[Tahoe-dev] [p2p-hackers] announcing Allmydata Tahoe

Tue May 8 23:47:16 PDT 2007

On 5/8/07, zooko at zooko.com <zooko at zooko.com> wrote:
> And how is flŭd going?

  Thanks for asking!  I've been having a lot of fun with it.  It
certainly has taken me longer to get to where it is now than if I
could devote myself full-time to it, but that has been good in a way
-- I've had a lot of time to really think through its design.  It is
getting very close to being ready for another release that will be a
bit less uber-alpha. :)

>  I like the documentation and blog, especially this
> entry: [1].
> [1] http://flud.org/blog/2007/04/26/eradicating-service-outages-once-and-for-all/

  Thanks.  I'm sure it's all preaching to the choir -- old hat stuff
to the p2p-hackers crowd, but it was largely inspired by personal
experiences I've had with both using and trying to maintain
centralized services.  The sad truth is, I fear, that unnoticed
service outages and/or data loss occur in centrally managed
architectures far more frequently than is reported.
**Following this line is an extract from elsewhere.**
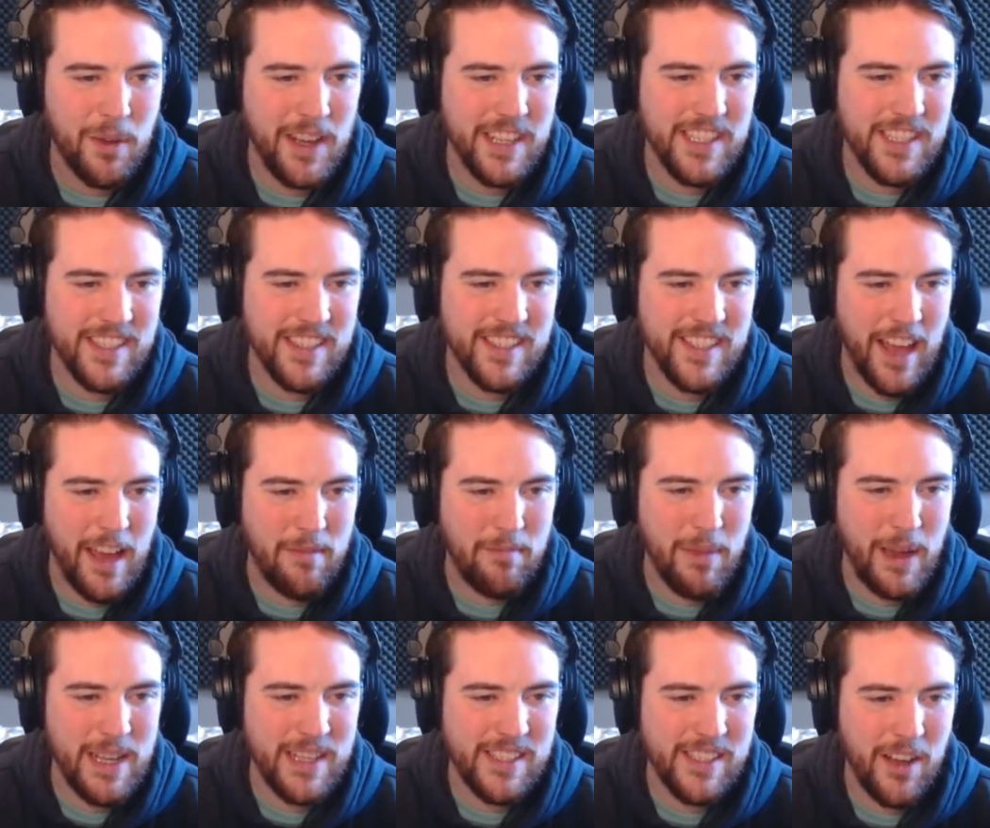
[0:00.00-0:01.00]
I just let
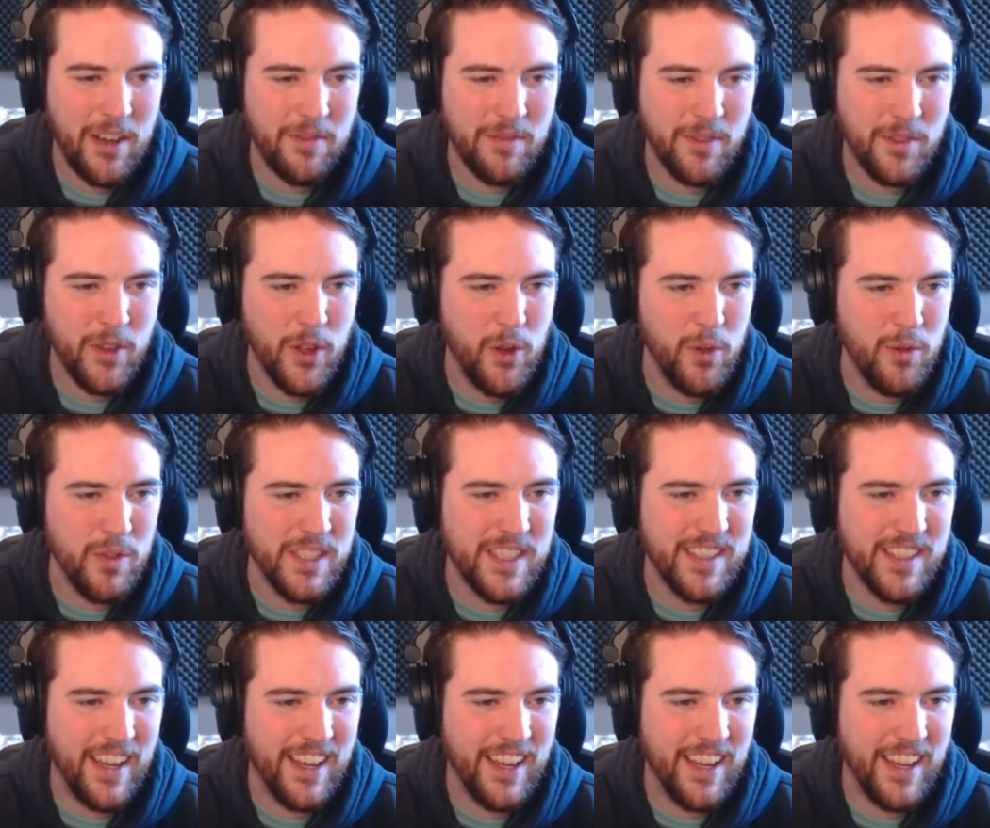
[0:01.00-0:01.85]
myself lose,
> And I love your bibliography [2], especially the "Security /
> Robustness / Resilience" section.
> [2] http://www.flud.org/wiki/index.php/RelatedPapers

  I hope it's a useful resource.  The game theory stuff and fairness
enforcing mechanisms (http://www.flud.org/wiki/index.php/Fairness) are
areas I get a bit excited about, and it is rewarding to finally have
enough pieces in place in flŭd to start really making that stuff work.

> You're right on all counts.  Allmydata is in the business of consumer backup,
> but as we design Tahoe, we're alert for opportunities to make it more flexible
> so that it can be extended to other purposes.  So far this has worked well --
> the way that we designed for alacrity and streaming, for example, hasn't caused
> any problems for "batch mode" backup and restore as far as I can tell.
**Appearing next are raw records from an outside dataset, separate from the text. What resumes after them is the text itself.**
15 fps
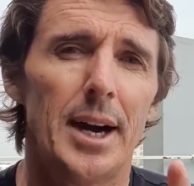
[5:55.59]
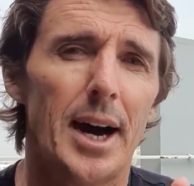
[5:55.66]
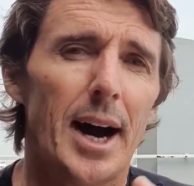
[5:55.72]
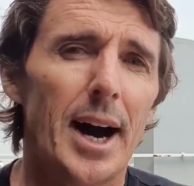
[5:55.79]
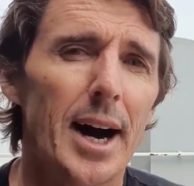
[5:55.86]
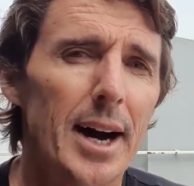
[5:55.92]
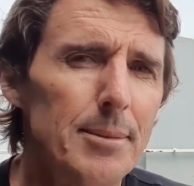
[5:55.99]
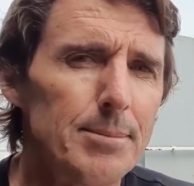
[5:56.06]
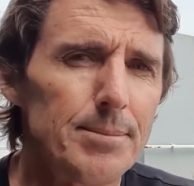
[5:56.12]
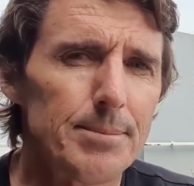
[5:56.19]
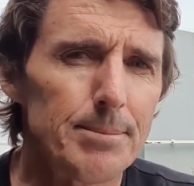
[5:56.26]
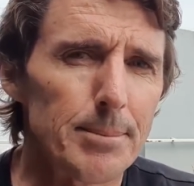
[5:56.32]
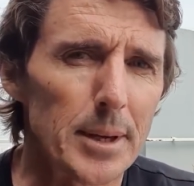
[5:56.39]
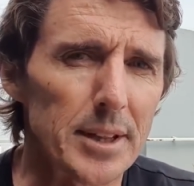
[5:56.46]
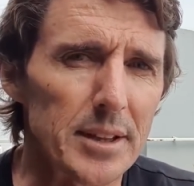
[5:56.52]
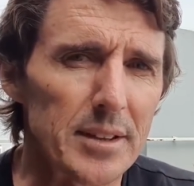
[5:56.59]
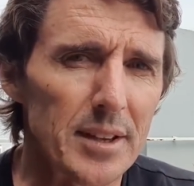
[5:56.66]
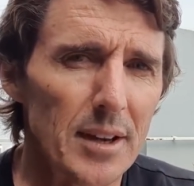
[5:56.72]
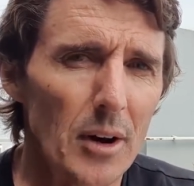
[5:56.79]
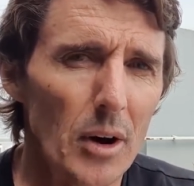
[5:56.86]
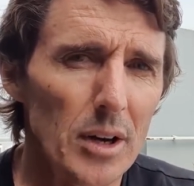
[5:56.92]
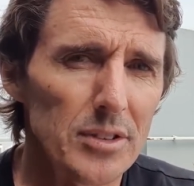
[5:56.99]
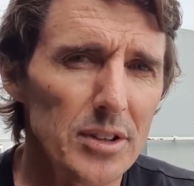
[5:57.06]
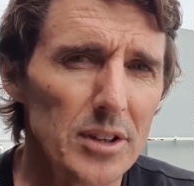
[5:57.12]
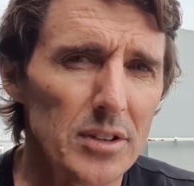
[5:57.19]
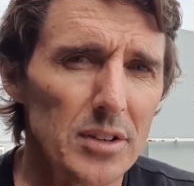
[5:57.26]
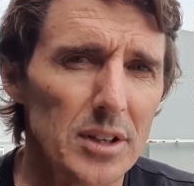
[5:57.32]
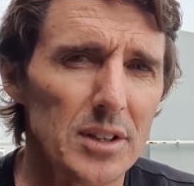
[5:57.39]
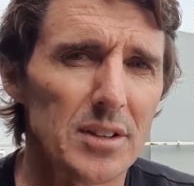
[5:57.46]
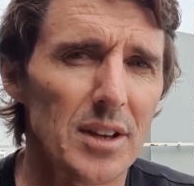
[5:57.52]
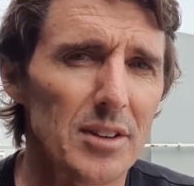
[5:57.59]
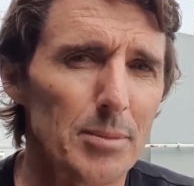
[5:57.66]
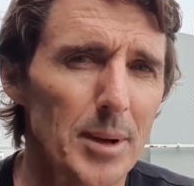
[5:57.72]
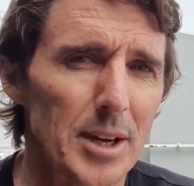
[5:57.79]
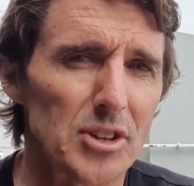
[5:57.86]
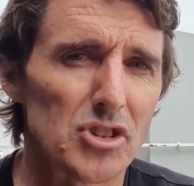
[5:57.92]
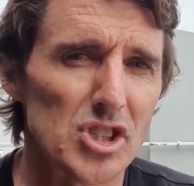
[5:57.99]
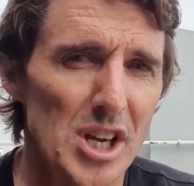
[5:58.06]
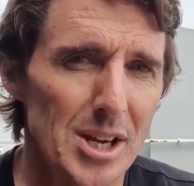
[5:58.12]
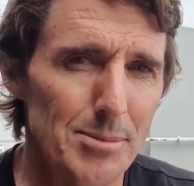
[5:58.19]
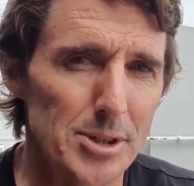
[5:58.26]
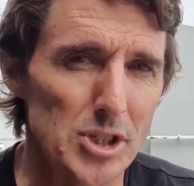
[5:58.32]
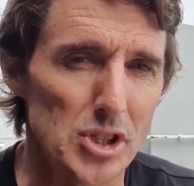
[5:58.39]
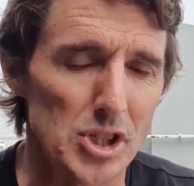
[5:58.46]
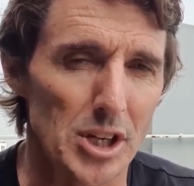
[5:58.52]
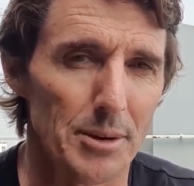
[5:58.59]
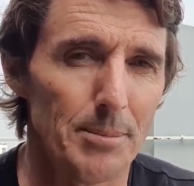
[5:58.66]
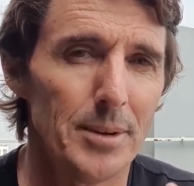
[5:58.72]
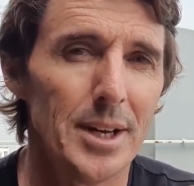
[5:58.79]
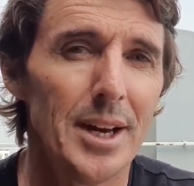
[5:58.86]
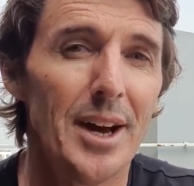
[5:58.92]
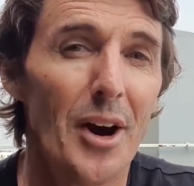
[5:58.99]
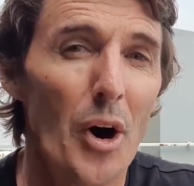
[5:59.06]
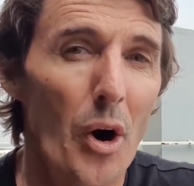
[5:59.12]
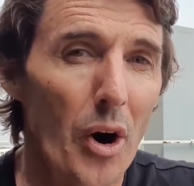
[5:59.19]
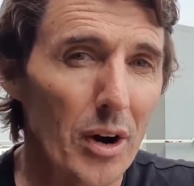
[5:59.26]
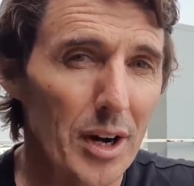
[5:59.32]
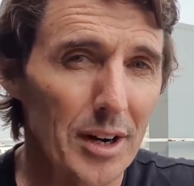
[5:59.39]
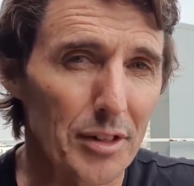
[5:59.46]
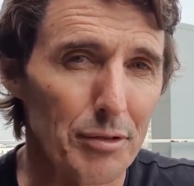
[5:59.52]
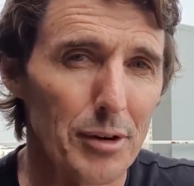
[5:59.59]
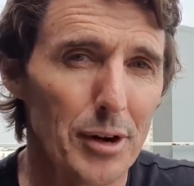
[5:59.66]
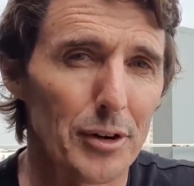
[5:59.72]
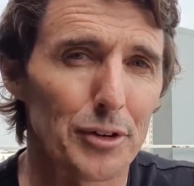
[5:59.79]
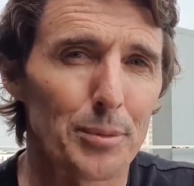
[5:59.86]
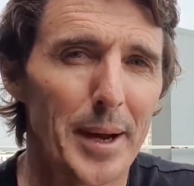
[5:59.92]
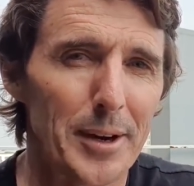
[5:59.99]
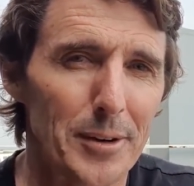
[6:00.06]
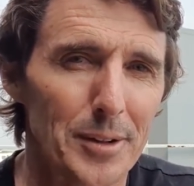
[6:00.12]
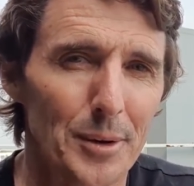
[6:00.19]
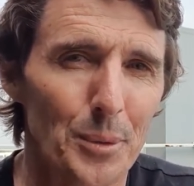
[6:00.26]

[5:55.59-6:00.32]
But the ICC Test Match Championship, I'm going to throw a spanner in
  It's always a series of tradeoffs with these things.  In contrast to
Tahoe, with flŭd I decided to focus the architecture squarely on
backup.  The common case for backup is writing data to the grid, which
is the opposite of the common case for file sharing.  In a pure backup
system, an individual user will restore backed-up data very rarely,
but will be sending data to the backup system throughout the day,
every day, all the time.  And on those rare occasions when a user does
need to restore data, they are going to want a full copy of their
file[s].  I suppose I'm claiming that features like partial file
streaming are going to be of little value in that scenario, and if
they impose unnecessary costs, could actually be a net negative.  In
light of Tahoe's more generic goals, it sounds like you believe these
potential negatives are more than offset by the additional flexibility
and future opportunity to leverage the architecture.  Is that a fair
assessment?

  To me it has always seemed useful to have distinct decentralized
storage networks tuned for different usage scenarios.  BitTorrent has
probably influenced me a bit in that thinking; you'd never use
BitTorrent for redundant archiving (unless you have permanently
popular content ;) ), but what BT does well is what it has focused on:
swarming cooperative download.  "Grid Computing," which the press
fawned over for some time, has also influenced my thinking, but in the
opposite direction; here's a set of super generic distributed storage
technologies, and yet it doesn't really seem to have caught on with
anyone other than its big corporate creators.  Maybe I have
exaggerated the effect, but it seems like focused specialization
benefits the backup scenario.

  Having said all that, I will admit that having a single storage
technology that can be applied to multiple uses is attractive.  Which
is why I'm interested in how you deal with those tradeoffs and related
performance implications.  In other words, if it is possible to create
separate decentralized storage systems that are tuned to specific
usage scenarios, and in those scenarios yield significant (e.g., >2x)
performance advantages over the generic architecture, couldn't that be
a problem for Tahoe?  If, on the other hand, such specialization
yields no or only moderate improvement (e.g., 1.1x), then it seems
that an approach like Tahoe's clearly wins the day (because absolute
performance isn't everything; lots of high-performance technologies
have been marginalized by their lower-performing competitors;
"slightly better" is usually more than offset by "cheaper," "better
marketed," and/or "popular + network effects.")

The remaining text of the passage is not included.